Filter the data for lines with the word "Silent" and copy those lines.
|---|
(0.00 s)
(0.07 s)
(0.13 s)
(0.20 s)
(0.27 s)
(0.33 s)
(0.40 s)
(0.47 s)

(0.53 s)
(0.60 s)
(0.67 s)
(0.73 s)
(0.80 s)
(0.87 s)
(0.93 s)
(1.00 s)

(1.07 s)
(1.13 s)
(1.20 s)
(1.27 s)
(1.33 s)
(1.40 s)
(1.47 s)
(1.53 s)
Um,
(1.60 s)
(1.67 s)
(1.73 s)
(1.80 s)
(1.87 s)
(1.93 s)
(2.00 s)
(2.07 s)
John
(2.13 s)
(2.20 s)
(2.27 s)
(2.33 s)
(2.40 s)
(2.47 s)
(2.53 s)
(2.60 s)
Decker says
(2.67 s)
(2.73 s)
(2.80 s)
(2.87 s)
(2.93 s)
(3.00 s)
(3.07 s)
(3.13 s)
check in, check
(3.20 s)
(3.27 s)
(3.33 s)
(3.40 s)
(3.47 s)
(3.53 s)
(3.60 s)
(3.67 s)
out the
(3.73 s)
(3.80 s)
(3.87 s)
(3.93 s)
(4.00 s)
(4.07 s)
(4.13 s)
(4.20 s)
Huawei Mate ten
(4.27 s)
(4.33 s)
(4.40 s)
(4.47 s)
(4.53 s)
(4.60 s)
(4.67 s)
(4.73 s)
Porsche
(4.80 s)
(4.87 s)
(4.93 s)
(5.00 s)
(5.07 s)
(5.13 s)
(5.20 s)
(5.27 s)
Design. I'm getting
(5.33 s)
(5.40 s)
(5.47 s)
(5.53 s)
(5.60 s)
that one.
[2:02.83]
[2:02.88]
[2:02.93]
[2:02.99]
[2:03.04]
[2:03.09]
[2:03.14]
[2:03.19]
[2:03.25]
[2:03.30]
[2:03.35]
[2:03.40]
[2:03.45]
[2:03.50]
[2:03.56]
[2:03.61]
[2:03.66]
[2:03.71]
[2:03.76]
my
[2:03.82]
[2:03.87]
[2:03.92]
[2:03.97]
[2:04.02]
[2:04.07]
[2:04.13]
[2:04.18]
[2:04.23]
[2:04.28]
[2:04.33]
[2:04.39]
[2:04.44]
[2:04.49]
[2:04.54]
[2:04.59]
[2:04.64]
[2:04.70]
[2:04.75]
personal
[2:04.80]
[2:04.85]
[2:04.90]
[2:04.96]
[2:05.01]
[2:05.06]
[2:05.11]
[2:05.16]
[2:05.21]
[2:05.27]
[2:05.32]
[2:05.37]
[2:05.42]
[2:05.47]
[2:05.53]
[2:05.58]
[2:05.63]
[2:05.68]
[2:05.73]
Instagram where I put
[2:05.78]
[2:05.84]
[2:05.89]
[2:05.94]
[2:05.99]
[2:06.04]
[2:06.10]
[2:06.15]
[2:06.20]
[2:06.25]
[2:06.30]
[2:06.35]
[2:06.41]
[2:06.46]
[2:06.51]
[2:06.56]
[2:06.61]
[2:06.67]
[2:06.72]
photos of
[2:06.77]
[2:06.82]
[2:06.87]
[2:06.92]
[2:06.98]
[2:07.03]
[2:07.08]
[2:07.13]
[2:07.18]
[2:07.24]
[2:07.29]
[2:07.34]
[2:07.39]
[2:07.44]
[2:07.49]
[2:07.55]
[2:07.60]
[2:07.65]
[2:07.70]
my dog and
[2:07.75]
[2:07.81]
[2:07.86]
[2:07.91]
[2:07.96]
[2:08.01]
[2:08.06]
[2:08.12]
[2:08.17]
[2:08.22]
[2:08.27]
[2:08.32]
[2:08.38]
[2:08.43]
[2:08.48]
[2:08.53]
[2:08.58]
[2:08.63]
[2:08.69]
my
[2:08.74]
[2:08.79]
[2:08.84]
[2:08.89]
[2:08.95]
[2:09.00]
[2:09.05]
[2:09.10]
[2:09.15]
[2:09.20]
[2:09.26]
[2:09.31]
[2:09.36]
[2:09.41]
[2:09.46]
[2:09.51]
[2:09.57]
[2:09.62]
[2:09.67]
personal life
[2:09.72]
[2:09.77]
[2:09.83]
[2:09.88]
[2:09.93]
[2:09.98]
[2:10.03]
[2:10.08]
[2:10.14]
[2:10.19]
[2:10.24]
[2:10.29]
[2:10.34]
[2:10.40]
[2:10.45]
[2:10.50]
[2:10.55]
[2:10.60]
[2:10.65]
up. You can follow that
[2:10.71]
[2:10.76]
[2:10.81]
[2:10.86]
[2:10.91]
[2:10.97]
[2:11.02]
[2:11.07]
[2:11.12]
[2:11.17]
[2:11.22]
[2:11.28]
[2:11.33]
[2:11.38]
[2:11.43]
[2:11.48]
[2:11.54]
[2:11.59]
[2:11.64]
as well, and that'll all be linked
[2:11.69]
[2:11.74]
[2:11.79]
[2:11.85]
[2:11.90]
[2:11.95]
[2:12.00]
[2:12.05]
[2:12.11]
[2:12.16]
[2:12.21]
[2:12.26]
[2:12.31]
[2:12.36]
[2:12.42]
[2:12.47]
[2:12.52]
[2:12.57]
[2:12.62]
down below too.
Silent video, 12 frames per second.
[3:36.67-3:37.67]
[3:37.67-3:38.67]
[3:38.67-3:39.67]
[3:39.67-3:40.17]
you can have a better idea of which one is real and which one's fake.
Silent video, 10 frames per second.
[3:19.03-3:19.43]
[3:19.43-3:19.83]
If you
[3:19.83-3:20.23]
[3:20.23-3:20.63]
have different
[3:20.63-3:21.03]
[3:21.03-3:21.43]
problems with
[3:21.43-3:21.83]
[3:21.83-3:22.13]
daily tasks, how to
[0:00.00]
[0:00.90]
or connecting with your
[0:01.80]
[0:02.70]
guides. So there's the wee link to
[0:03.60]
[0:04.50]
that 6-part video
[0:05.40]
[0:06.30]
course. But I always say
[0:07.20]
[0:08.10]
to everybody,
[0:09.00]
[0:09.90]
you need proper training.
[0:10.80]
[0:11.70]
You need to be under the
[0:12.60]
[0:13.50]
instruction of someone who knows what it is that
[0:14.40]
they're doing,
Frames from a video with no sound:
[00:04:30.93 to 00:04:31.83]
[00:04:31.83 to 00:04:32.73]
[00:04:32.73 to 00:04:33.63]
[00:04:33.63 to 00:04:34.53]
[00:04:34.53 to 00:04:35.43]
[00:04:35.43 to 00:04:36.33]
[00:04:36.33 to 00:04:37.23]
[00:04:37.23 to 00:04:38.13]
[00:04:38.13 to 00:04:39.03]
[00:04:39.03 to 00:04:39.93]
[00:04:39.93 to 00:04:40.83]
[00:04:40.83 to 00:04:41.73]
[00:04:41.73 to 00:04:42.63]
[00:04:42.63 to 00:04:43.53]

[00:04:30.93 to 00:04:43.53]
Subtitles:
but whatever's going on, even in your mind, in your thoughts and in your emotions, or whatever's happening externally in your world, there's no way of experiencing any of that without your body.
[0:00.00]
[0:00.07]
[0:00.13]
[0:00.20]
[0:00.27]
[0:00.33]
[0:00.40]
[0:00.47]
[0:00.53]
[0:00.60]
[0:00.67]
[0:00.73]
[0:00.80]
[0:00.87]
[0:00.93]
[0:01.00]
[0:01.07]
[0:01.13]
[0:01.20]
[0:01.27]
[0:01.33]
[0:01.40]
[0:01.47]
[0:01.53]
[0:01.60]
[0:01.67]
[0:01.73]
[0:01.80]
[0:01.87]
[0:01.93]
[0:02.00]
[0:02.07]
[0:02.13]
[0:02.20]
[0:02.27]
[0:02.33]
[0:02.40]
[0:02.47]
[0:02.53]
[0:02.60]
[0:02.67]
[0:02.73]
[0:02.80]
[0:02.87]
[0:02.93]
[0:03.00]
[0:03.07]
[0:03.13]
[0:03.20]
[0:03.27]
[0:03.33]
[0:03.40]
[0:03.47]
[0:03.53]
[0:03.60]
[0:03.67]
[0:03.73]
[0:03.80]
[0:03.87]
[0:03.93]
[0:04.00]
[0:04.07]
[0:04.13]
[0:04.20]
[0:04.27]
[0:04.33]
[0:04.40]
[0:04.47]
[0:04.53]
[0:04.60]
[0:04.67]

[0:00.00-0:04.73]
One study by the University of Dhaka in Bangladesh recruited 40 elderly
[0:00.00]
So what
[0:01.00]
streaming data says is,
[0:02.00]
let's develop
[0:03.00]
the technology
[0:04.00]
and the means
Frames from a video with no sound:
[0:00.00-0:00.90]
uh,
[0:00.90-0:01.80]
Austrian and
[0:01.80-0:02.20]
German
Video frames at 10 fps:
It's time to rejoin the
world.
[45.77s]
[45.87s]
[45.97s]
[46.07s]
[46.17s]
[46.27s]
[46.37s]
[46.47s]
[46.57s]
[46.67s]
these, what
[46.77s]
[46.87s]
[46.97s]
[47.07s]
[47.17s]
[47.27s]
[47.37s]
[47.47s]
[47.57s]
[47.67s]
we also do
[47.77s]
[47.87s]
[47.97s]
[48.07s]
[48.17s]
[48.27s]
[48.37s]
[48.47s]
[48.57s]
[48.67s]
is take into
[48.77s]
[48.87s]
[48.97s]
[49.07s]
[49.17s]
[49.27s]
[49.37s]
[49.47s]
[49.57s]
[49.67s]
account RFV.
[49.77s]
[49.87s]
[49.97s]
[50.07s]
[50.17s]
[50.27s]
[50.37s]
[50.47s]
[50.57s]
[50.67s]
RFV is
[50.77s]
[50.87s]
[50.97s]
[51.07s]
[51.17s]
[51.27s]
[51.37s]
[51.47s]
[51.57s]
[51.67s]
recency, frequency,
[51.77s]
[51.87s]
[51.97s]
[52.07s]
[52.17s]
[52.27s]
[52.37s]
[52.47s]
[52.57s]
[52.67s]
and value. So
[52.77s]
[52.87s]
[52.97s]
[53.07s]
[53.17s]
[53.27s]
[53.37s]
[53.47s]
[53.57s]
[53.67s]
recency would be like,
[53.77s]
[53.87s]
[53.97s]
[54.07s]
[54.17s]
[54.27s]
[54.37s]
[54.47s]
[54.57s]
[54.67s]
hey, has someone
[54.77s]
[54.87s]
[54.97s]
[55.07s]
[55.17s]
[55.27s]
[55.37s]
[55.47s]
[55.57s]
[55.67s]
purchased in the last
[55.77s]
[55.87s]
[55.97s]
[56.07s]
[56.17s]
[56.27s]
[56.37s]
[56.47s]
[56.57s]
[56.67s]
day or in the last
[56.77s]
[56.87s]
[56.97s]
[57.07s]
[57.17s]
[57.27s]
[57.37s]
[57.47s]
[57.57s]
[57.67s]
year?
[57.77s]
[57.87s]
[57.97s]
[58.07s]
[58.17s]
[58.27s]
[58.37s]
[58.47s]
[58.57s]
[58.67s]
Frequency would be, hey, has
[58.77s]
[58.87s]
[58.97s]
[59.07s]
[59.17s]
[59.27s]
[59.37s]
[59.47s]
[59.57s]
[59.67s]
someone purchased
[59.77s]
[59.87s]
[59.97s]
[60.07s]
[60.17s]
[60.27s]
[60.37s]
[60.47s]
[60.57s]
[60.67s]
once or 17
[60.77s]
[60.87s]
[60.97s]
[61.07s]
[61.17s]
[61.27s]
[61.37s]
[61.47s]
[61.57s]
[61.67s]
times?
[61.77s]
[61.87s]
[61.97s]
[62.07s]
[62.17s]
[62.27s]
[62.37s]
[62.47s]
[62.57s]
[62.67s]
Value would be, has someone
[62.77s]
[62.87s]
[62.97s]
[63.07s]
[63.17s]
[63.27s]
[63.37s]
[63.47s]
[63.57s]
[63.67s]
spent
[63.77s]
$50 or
|---|
Exercise output:
Silent video, 12 frames per second.
Silent video, 10 frames per second.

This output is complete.